The only licensed dengue vaccine, Dengvaxia, increases risk of severe dengue when given to individuals without prior dengue virus (DENV) infection but is protective against future disease in those with prior DENV immunity. The World Health Organization has recommended using rapid diagnostic tests (RDT) to determine history of prior DENV infection and suitability for vaccination. Dengue experts recommend that these assays be highly specific (≥98%) to avoid erroneously vaccinating individuals without prior DENV infection, as well as be sensitive enough (≥95%) to detect individuals with a single prior DENV infection. We evaluated one existing and two newly developed anti-flavivirus RDTs using samples collected >6 months post-infection from individuals in non-endemic and DENV and ZIKV endemic areas. We first evaluated the IgG component of the SD BIOLINE Dengue IgG/IgM RDT, which was developed to assist in confirming acute/recent DENV infections (n=93 samples). When evaluated following the manufacturer's instructions, the SD BIOLINE Dengue RDT had 100% specificity for both non-endemic and endemic samples but low sensitivity for detecting DENV seropositivity (0% non-endemic, 41% endemic). Sensitivity increased (53% non-endemic, 98% endemic) when tests were allowed to run beyond manufacturer recommendations (0.5 up to 3 hours), but specificity decreased in endemic samples (36%). When tests were evaluated using a quantitative reader, optimal specificity could be achieved (≥98%) while still retaining sensitivity at earlier timepoints in non-endemic (44-88%) and endemic samples (31-55%). We next evaluated novel dengue and Zika RDTs developed by Excivion to detect prior DENV or ZIKV infections and reduce cross-flavivirus reactivity (n=207 samples). When evaluated visually, the Excivion Dengue RDT had sensitivity and specificity values of 79%, but when evaluated with a quantitative reader, optimal specificity could be achieved (≥98%) while still maintaining moderate sensitivity (48-75%). The Excivion Zika RDT had high specificity (>98%) and sensitivity (>93%) when evaluated quantitatively, suggesting it may be used alongside dengue RDTs to minimize misclassification due to cross-reactivity. Our findings demonstrate the potential of RDTs to be used for dengue pre-vaccination screening to reduce vaccine-induced priming for severe dengue and show how assay design adaptations as well quantitative evaluation can further improve RDTs for this purpose.
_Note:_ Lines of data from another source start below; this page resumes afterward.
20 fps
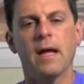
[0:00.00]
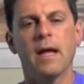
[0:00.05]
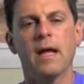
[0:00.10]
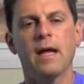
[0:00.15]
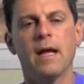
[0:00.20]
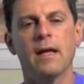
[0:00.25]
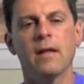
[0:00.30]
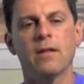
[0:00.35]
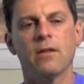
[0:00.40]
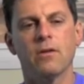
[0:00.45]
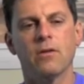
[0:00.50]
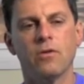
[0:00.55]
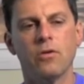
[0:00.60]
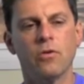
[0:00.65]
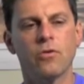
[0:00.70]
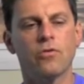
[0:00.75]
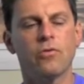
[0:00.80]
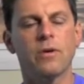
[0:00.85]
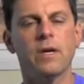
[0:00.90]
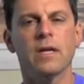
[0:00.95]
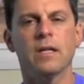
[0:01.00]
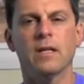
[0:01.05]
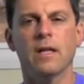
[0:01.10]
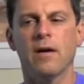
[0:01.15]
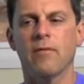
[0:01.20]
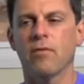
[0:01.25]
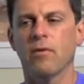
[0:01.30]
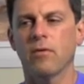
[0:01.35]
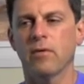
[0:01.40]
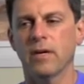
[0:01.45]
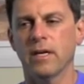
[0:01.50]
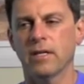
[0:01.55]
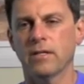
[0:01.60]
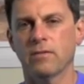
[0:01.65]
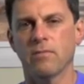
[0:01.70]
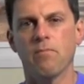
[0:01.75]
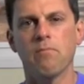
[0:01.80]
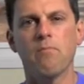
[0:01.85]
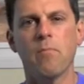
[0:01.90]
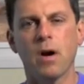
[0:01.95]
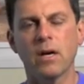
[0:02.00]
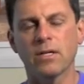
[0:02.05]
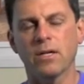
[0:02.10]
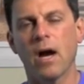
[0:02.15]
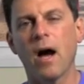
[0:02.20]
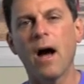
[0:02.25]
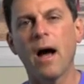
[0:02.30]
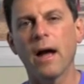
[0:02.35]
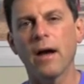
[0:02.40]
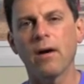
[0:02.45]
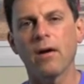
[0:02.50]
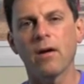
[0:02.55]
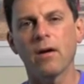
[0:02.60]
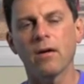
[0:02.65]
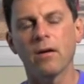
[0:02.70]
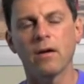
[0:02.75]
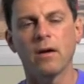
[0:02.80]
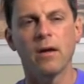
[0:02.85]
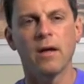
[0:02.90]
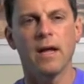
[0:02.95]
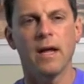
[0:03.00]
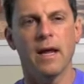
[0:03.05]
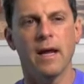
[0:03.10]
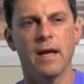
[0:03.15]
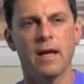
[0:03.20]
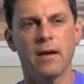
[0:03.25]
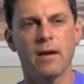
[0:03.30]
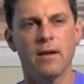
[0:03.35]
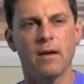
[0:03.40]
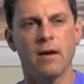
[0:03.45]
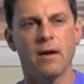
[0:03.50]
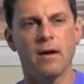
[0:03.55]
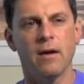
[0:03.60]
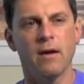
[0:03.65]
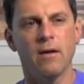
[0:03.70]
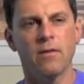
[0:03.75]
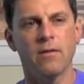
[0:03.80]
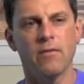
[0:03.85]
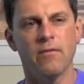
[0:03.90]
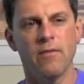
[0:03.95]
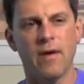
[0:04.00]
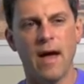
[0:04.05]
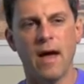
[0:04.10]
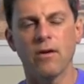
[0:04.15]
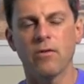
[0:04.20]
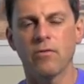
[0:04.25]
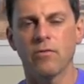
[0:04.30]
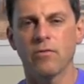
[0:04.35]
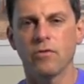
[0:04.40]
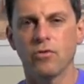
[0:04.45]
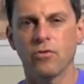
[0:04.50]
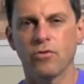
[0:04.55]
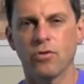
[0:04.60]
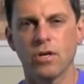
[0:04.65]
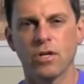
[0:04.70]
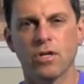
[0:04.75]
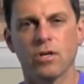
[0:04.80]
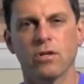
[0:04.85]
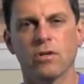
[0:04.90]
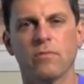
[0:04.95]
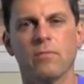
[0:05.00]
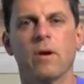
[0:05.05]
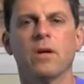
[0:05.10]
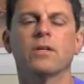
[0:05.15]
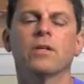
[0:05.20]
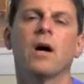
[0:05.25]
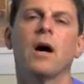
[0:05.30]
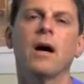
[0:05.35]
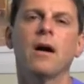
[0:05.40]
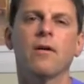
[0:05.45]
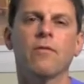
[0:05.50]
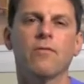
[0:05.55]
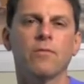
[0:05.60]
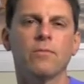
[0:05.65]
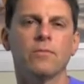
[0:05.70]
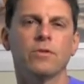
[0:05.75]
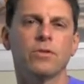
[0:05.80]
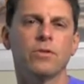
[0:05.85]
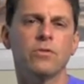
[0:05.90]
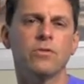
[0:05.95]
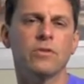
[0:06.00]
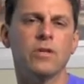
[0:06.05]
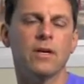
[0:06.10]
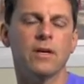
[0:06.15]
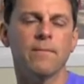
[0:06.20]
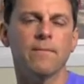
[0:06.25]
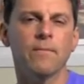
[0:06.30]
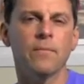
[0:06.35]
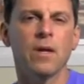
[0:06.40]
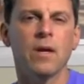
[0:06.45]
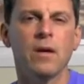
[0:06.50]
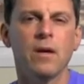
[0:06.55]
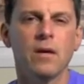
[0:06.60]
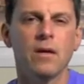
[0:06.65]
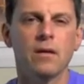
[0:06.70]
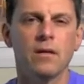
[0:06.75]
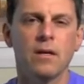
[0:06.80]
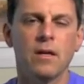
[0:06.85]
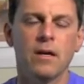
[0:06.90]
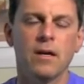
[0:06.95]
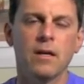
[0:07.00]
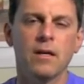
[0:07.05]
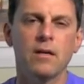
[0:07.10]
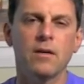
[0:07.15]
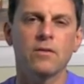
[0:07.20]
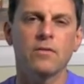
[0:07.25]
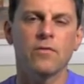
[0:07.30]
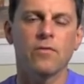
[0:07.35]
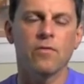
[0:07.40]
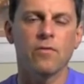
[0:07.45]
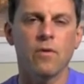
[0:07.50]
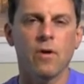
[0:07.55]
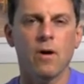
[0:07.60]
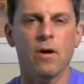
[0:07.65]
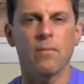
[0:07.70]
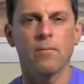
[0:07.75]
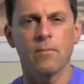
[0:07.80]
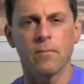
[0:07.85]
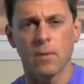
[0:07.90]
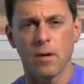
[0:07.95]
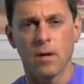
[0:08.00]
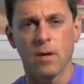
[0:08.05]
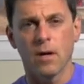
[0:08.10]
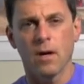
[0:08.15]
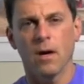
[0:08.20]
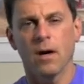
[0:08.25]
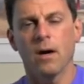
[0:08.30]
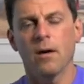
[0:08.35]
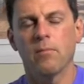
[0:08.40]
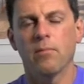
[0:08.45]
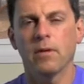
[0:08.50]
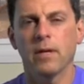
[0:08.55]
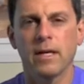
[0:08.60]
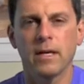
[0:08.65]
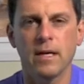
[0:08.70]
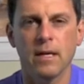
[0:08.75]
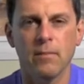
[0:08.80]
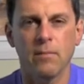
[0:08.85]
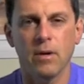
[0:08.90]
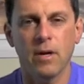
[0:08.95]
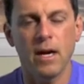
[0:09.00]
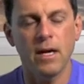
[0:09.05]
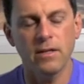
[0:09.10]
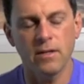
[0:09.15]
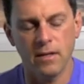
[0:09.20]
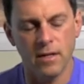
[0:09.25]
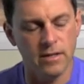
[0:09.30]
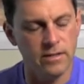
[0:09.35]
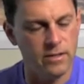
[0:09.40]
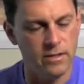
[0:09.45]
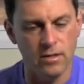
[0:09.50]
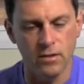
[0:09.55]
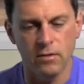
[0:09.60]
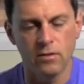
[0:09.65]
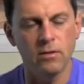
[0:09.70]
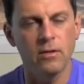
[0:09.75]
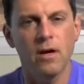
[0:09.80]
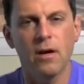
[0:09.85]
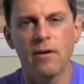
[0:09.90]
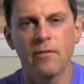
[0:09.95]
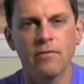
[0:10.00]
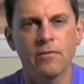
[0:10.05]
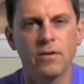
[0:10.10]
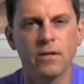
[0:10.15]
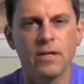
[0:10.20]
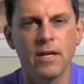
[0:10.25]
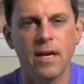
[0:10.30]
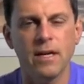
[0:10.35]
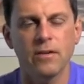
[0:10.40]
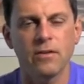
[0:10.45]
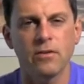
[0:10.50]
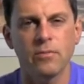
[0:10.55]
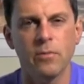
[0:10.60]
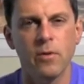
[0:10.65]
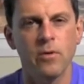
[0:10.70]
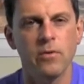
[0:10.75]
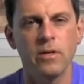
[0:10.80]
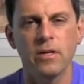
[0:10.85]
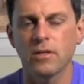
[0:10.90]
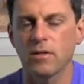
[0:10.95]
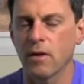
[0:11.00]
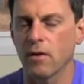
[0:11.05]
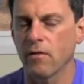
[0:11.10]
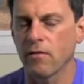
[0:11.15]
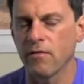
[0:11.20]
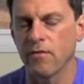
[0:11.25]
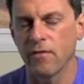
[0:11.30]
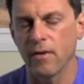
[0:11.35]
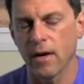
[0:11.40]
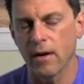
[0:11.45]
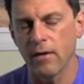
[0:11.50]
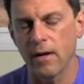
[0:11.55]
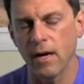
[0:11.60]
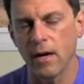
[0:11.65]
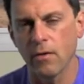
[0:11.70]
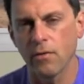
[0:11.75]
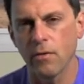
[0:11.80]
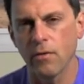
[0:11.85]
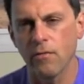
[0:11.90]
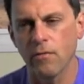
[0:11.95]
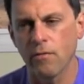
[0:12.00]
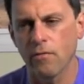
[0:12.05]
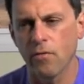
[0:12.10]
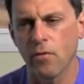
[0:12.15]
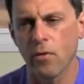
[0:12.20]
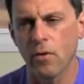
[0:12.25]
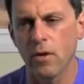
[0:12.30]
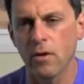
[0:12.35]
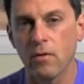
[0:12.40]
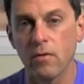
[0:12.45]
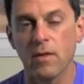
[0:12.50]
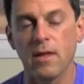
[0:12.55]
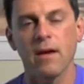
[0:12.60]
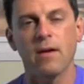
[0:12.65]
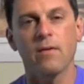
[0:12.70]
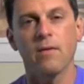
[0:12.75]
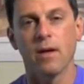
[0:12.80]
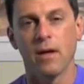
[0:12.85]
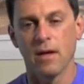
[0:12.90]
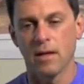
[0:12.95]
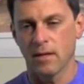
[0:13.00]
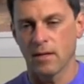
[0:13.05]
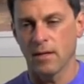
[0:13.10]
and the nutrient level is much higher, and the value of nutrition is much higher from juicing than it is from blending. But I still love to take the smoothies. They are very healthy for you. They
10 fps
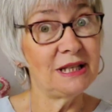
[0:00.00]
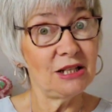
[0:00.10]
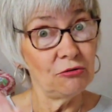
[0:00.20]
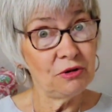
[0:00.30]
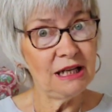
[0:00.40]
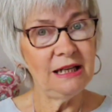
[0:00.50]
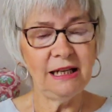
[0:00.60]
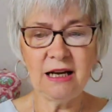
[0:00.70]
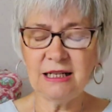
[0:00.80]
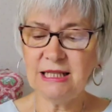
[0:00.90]
it's a really
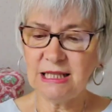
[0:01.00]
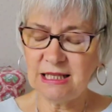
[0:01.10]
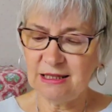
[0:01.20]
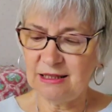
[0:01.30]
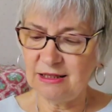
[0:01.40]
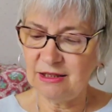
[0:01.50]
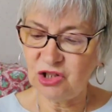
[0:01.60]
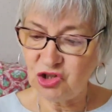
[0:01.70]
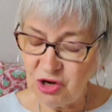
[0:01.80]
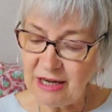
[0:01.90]
nice
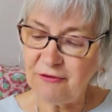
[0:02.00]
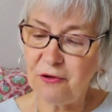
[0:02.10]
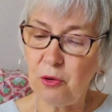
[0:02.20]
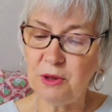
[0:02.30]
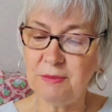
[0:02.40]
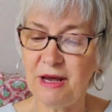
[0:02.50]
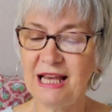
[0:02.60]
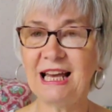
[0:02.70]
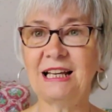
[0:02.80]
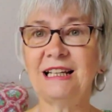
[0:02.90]
straightforward
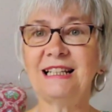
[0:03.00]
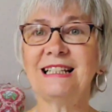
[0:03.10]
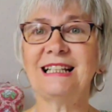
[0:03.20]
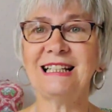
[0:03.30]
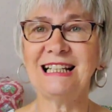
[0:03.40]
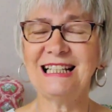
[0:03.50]
make, and as I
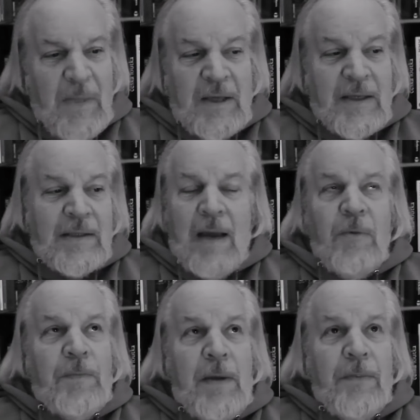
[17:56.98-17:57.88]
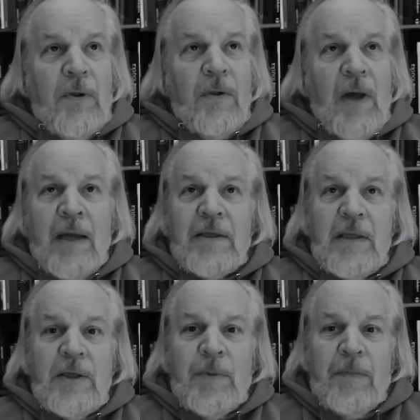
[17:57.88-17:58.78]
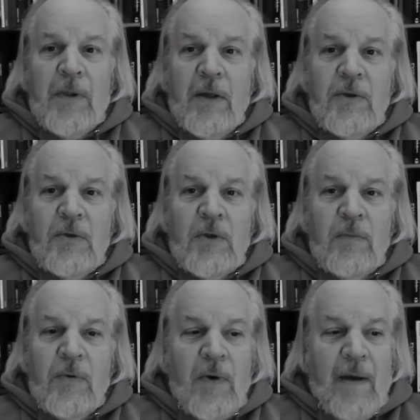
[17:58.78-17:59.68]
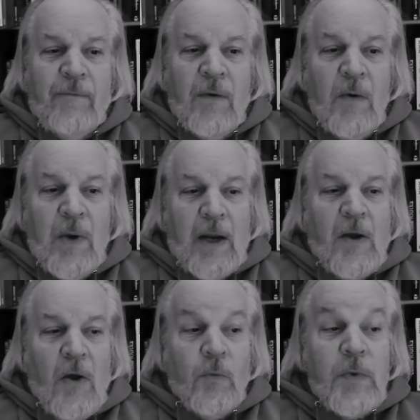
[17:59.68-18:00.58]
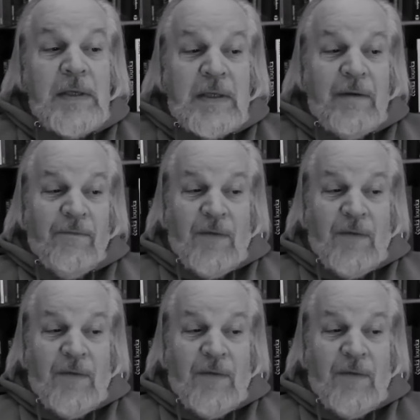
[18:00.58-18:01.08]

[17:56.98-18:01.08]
It's the same with people. I see these people on YouTube who have what I call recent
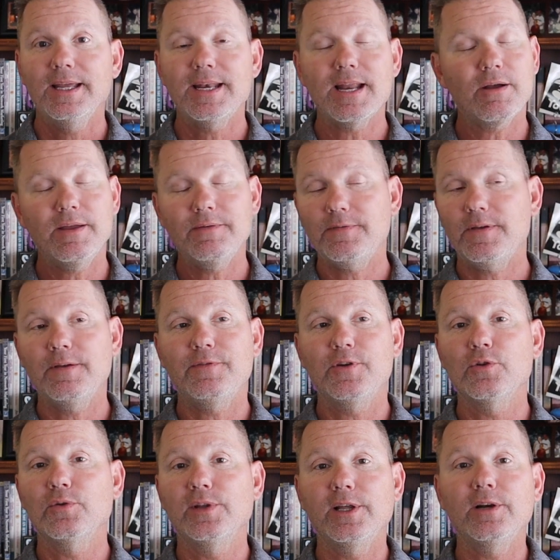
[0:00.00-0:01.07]
Now, if
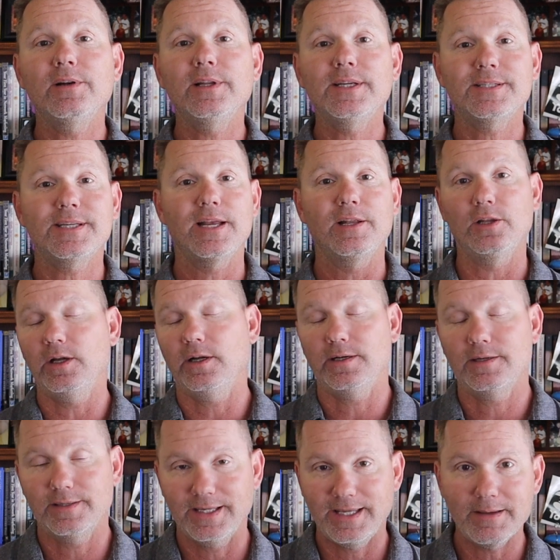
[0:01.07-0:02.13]
you literally say,
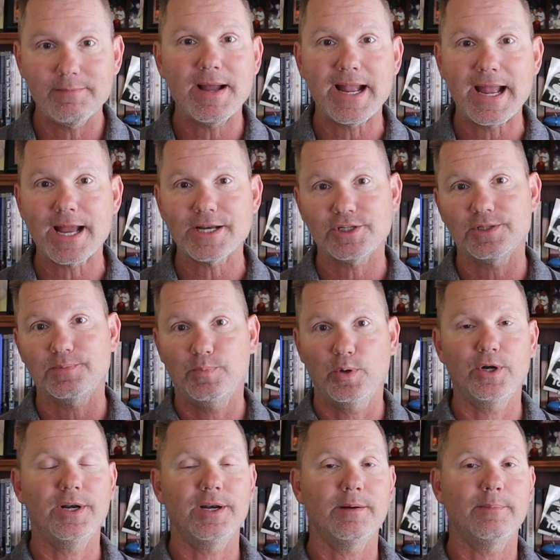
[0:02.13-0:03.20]
look, get my ashes,
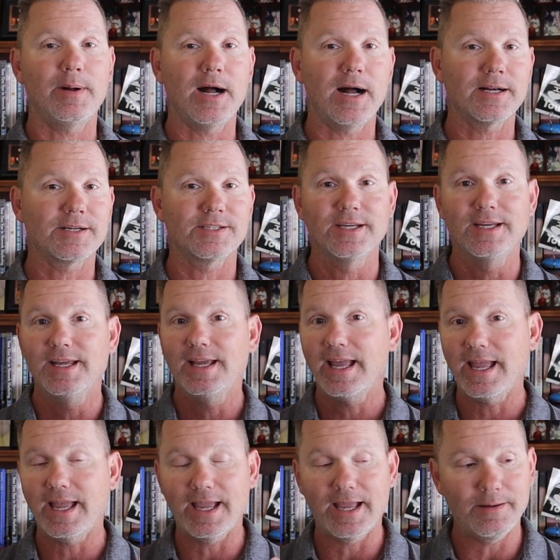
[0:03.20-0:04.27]
put it in a box,
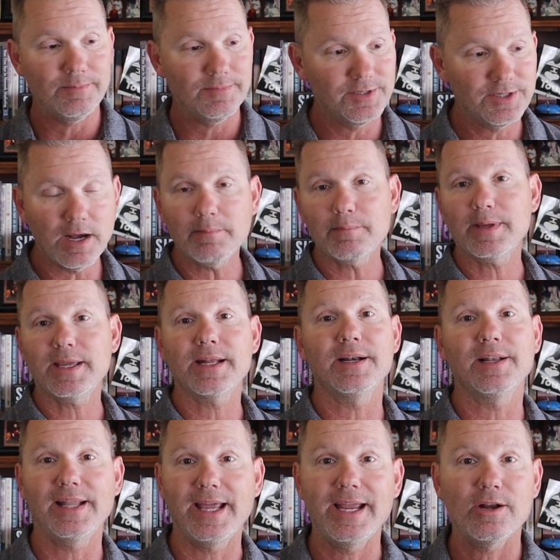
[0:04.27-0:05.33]
and dump me in
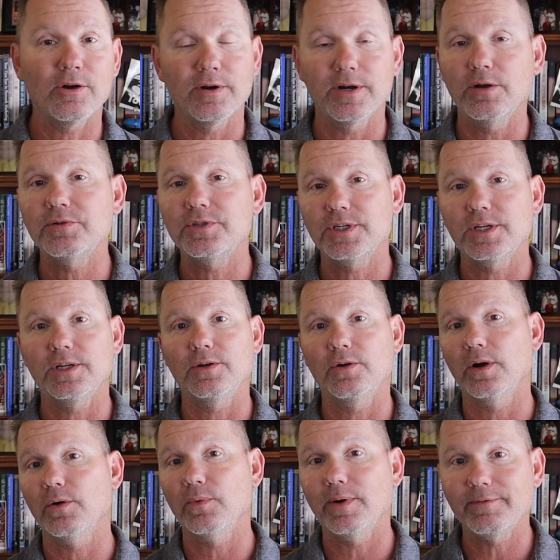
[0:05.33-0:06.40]
a lake or an ocean
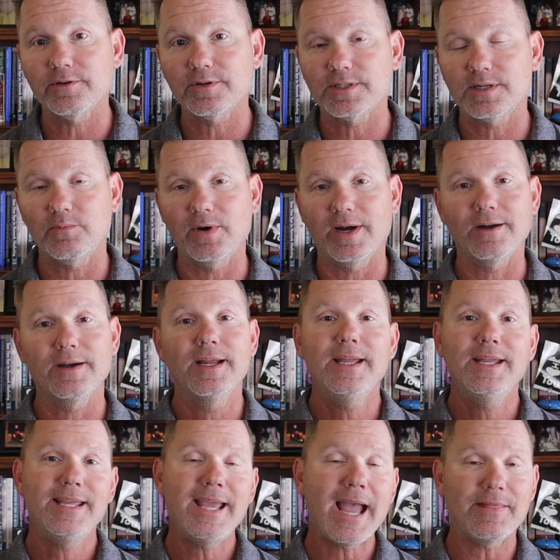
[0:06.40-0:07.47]
or a river somewhere,
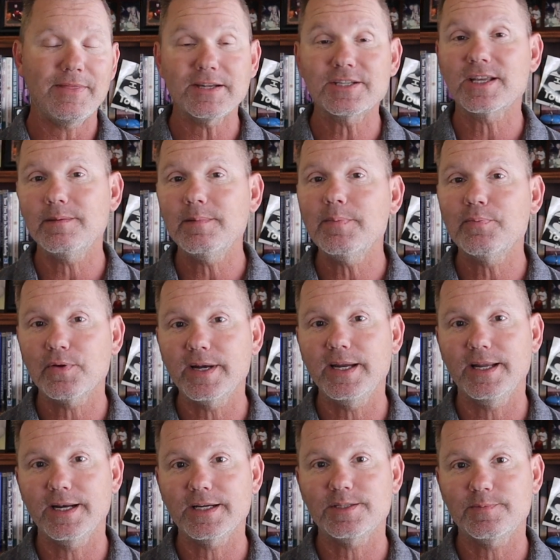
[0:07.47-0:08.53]
yeah, that's going to be
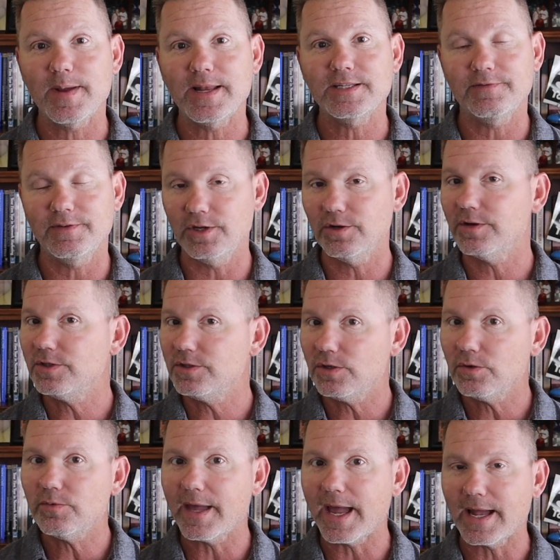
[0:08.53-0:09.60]
pretty inexpensive, and you can
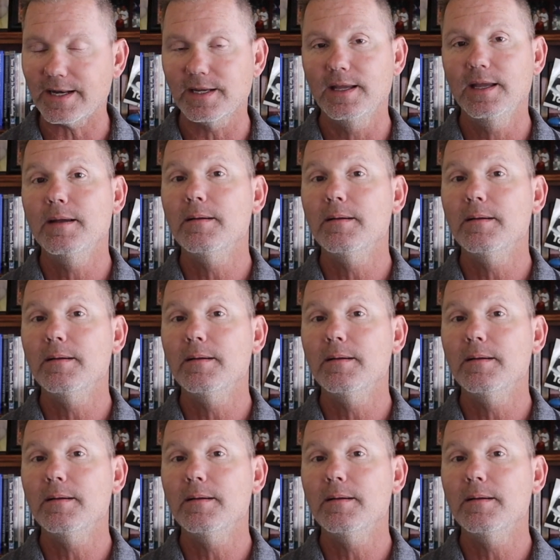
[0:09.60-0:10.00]
do that.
唯一获得许可的登革热疫苗登革热疫苗(Dengvaxia)增加了未感染登革热病毒(DENV)个体发生重症登革热的风险,但对既往有 DENV 免疫力的个体具有预防未来疾病的作用。世界卫生组织建议使用快速诊断检测(RDT)来确定既往 DENV 感染史和疫苗接种的适用性。登革热专家建议这些检测应具有很高的特异性(≥98%),以避免错误地为没有既往 DENV 感染的个体接种疫苗,同时还应具有足够的敏感性(≥95%),以检测到仅有单次既往 DENV 感染的个体。我们使用在非流行区和登革热和寨卡病毒流行区采集的感染后>6 个月的样本,评估了一种现有的和两种新开发的抗黄病毒 RDT。我们首先评估了 SD BIOLINE 登革热 IgG/IgM RDT 的 IgG 成分,该 RDT 旨在协助确认急性/近期登革热感染(n=93 个样本)。按照制造商的说明进行评估时,SD BIOLINE 登革热 RDT 对非流行区和流行区样本的特异性均为 100%,但对检测 DENV 血清阳性的敏感性较低(非流行区为 0%,流行区为 41%)。当允许检测时间超过制造商建议的时间(0.5 至 3 小时)时,敏感性增加(非流行区为 53%,流行区为 98%),但在流行区样本中特异性降低(36%)。当使用定量读取器评估检测时,在非流行区(44-88%)和流行区样本(31-55%)中,可以在早期实现最佳特异性(≥98%),同时仍然保持敏感性。接下来,我们评估了由 Excivion 开发的用于检测既往 DENV 或 ZIKV 感染并减少交叉黄病毒反应性的新型登革热和寨卡病毒 RDT(n=207 个样本)。从视觉上评估时,Excivion 登革热 RDT 的敏感性和特异性值为 79%,但使用定量读取器评估时,最佳特异性(≥98%)可以实现,同时仍然保持中等敏感性(48-75%)。Excivion 寨卡病毒 RDT 的定量评估显示出很高的特异性(>98%)和敏感性(>93%),表明它可以与登革热 RDT 一起使用,以最大程度地减少由于交叉反应性引起的错误分类。我们的研究结果表明 RDT 具有用于登革热疫苗接种前筛查的潜力,可以减少疫苗引起的重症登革热的引发作用,并表明检测设计的适应性和定量评估如何进一步提高 RDT 的这一用途。